Большую часть наших припасов мы уже израсходовали, так что у нас оставалось лишь:

• по литру воды на каждого (на крайний случай);

• несколько ломтей хлеба и моя жестянка с фасолью;

• карта масштаба 1:500 000 (одна десятая масштаба стандартной военно-топографической карты Соединенного Королевства, один сантиметр карты соответствовал пяти километрам);

• компас;

• принадлежащее Энди портативное устройство ГСП (глобальной системы позиционирования);

• небольшая походная аптечка;

• портативные фильтры для воды плюс йод и обеззараживающие воду таблетки.

Пол ни за что не соглашался расстаться с фотоаппаратом. Это было не таким уж и легкомыслием, как могло бы показаться. Повстанцы очень любили позировать, порой достаточно было лишь извлечь фотоаппарат, чтобы обратить потенциально враждебных жителей деревни в лучших друзей.

Я решил взять с собой спутниковый телефон. По форме и размерам эти устройства больше всего напоминают ноутбук. И, подобно ноутбукам, они довольно легко ломаются, а батарейки в них садятся в самый неподходящий момент.

Я воспользовался этим телефоном, чтобы сообщить полковнику Джиму, застрявшему во Фритауне командиру нашей группы, подробности предполагаемого побега и рассказать о выбранном маршруте. Джим ответил, что Фритаун может вскоре перейти в руки ОРФ, силы которого быстро надвигаются на столицу.

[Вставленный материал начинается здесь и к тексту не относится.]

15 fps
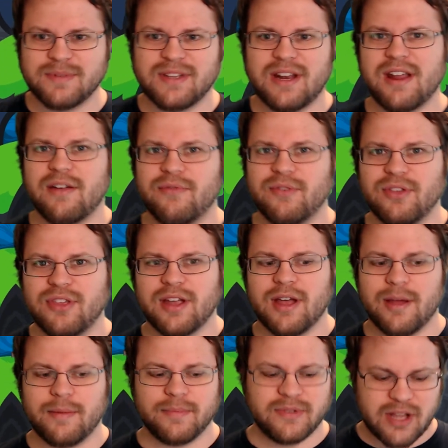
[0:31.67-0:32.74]
setting everything
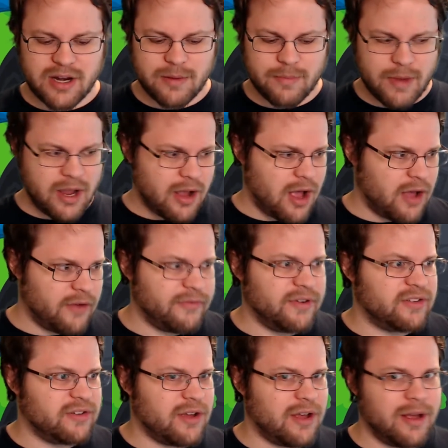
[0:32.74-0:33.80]
up, setting my
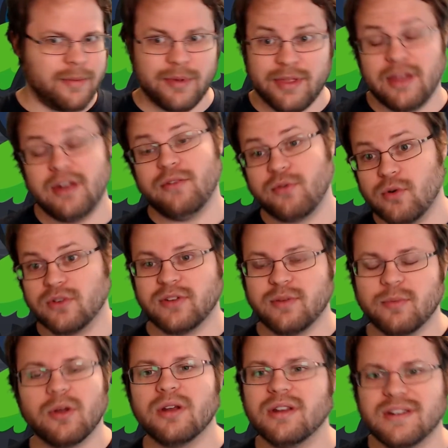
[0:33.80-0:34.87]
office up, and then of course
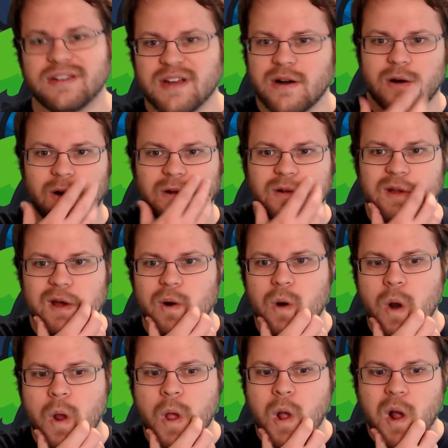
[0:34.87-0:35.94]
I'm going to tear it all down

При заходе солнца я сделал три звонка в Соединенное Королевство. Сначала я поговорил с папой, поблагодарив его за то, что он был таким прекрасным отцом. Я с удовольствием поговорил бы и с мамой, но не хотел ее пугать. Отец сказал, что любит меня, и пожелал мне удачи - я чуть не расплакался.

Потом я позвонил Дэну Бэйли, старому другу. Ему я объяснил, какими я желал бы видеть мои похороны. Где именно меня закопают, мне было все равно, но хотелось бы услышать на прощание кое-какие гимны и приятные отзывы о себе. Я также попросил его, если мы не прорвемся, позаботиться об Анне. Дэн сказал, что я заговорил совершенно как персонаж из голливудского фильма, после чего разговор перешел на успехи нашего любимого футбольного клуба.

Последним был пятнадцатиминутный разговор с Анной. Я старался быть оптимистичным, однако вынужден был признаться ей в том, что этот наш разговор может оказаться последним. Мне никак не удавалось найти слова, которые объяснили бы ей, как сильно я ее люблю, и потому под конец было очень трудно положить трубку. Последние наши фразы оказались одинаковыми: "Береги себя. Люблю".

Разговор с ней вдохнул в меня новые силы.